__PROBLEM STATEMENT__: For every record, give an exact copy that has no pictures in it.

(Stored data entries)

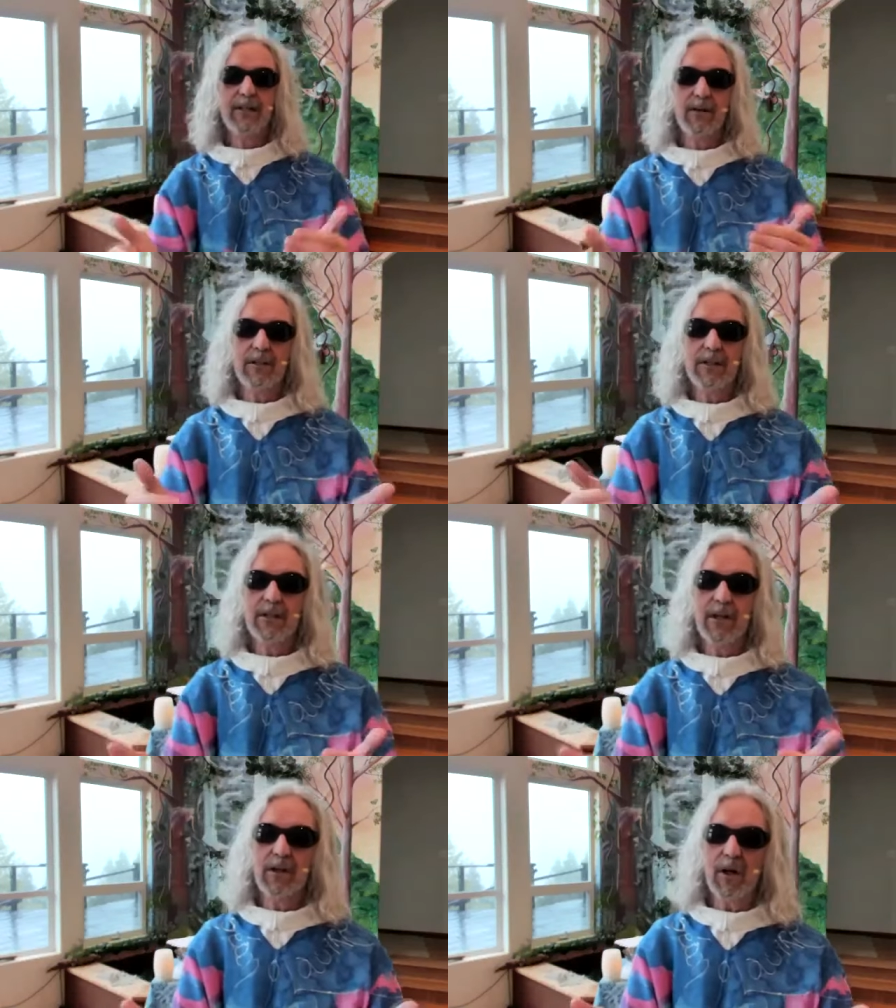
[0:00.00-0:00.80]
here as a
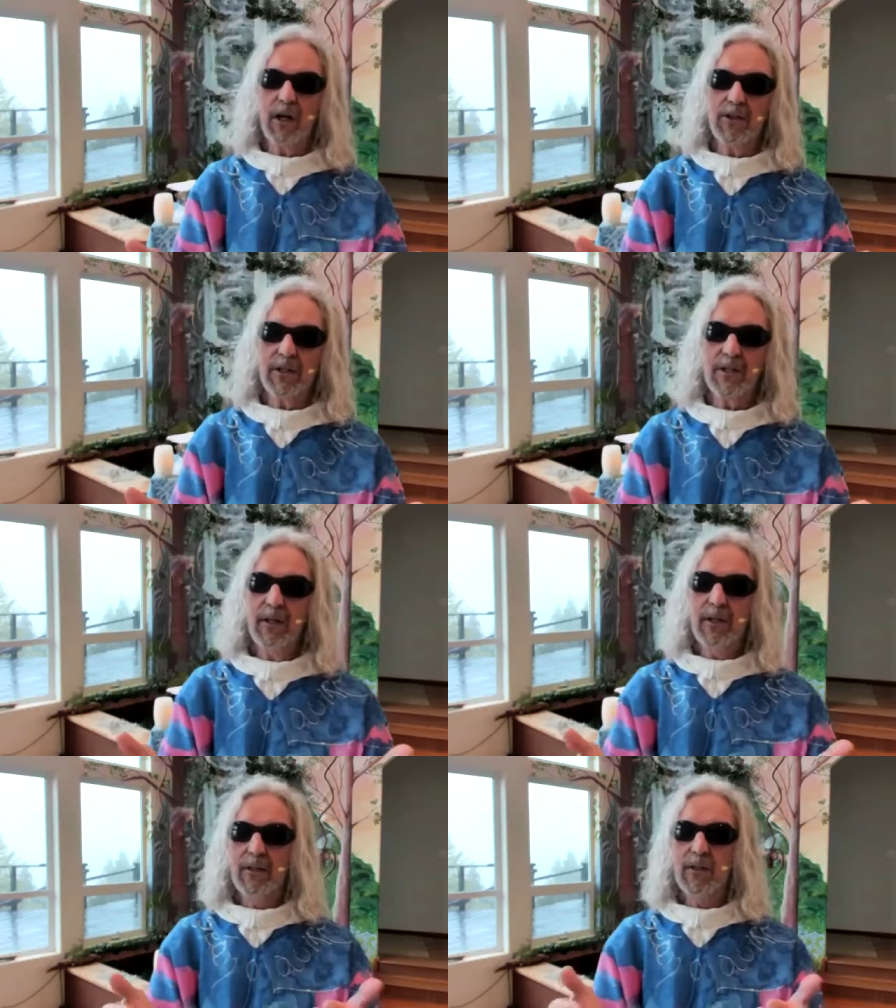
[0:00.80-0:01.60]
psychologist
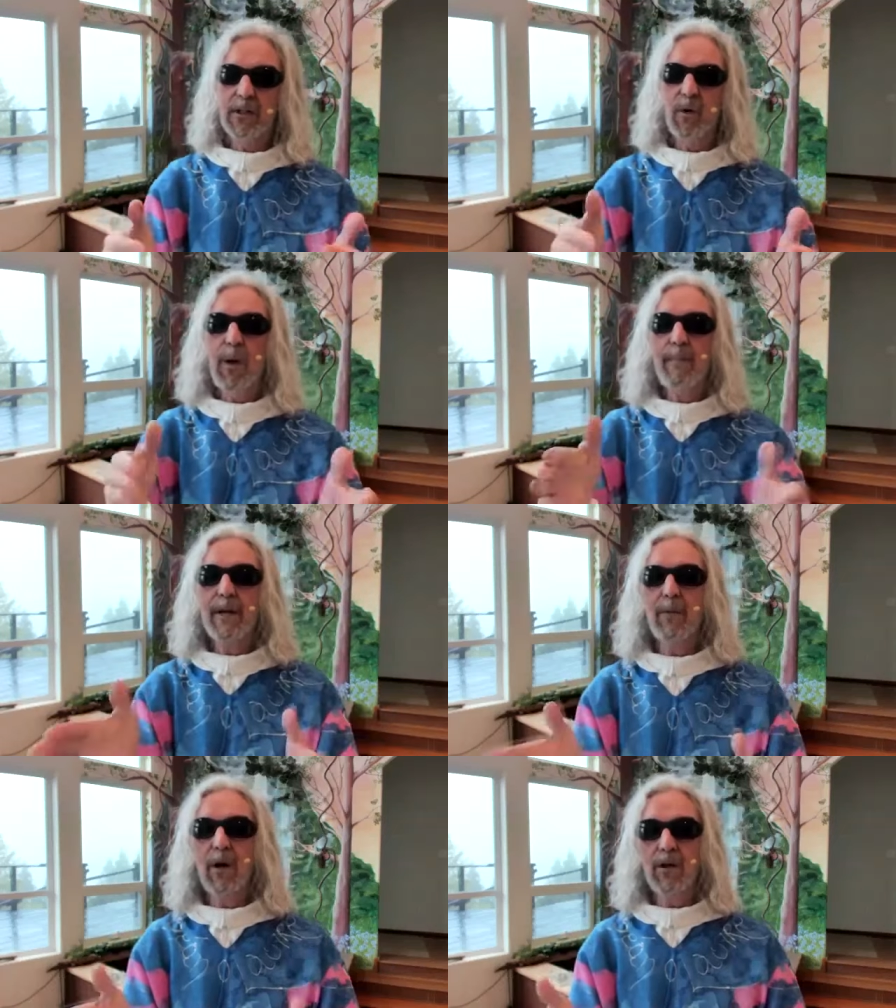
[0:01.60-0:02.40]
to the women
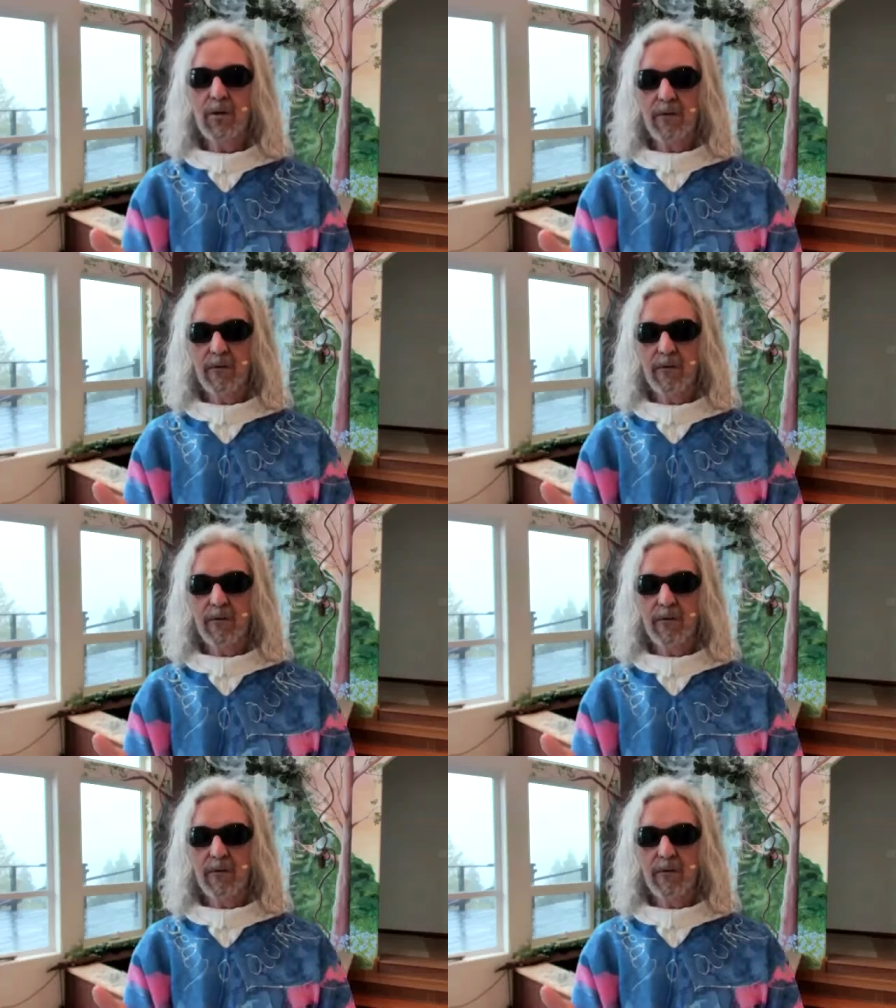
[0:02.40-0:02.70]
among you.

__RESPONSE TO THIS TASK__:
[0:00.00-0:00.80]
here as a
[0:00.80-0:01.60]
psychologist
[0:01.60-0:02.40]
to the women
[0:02.40-0:02.70]
among you.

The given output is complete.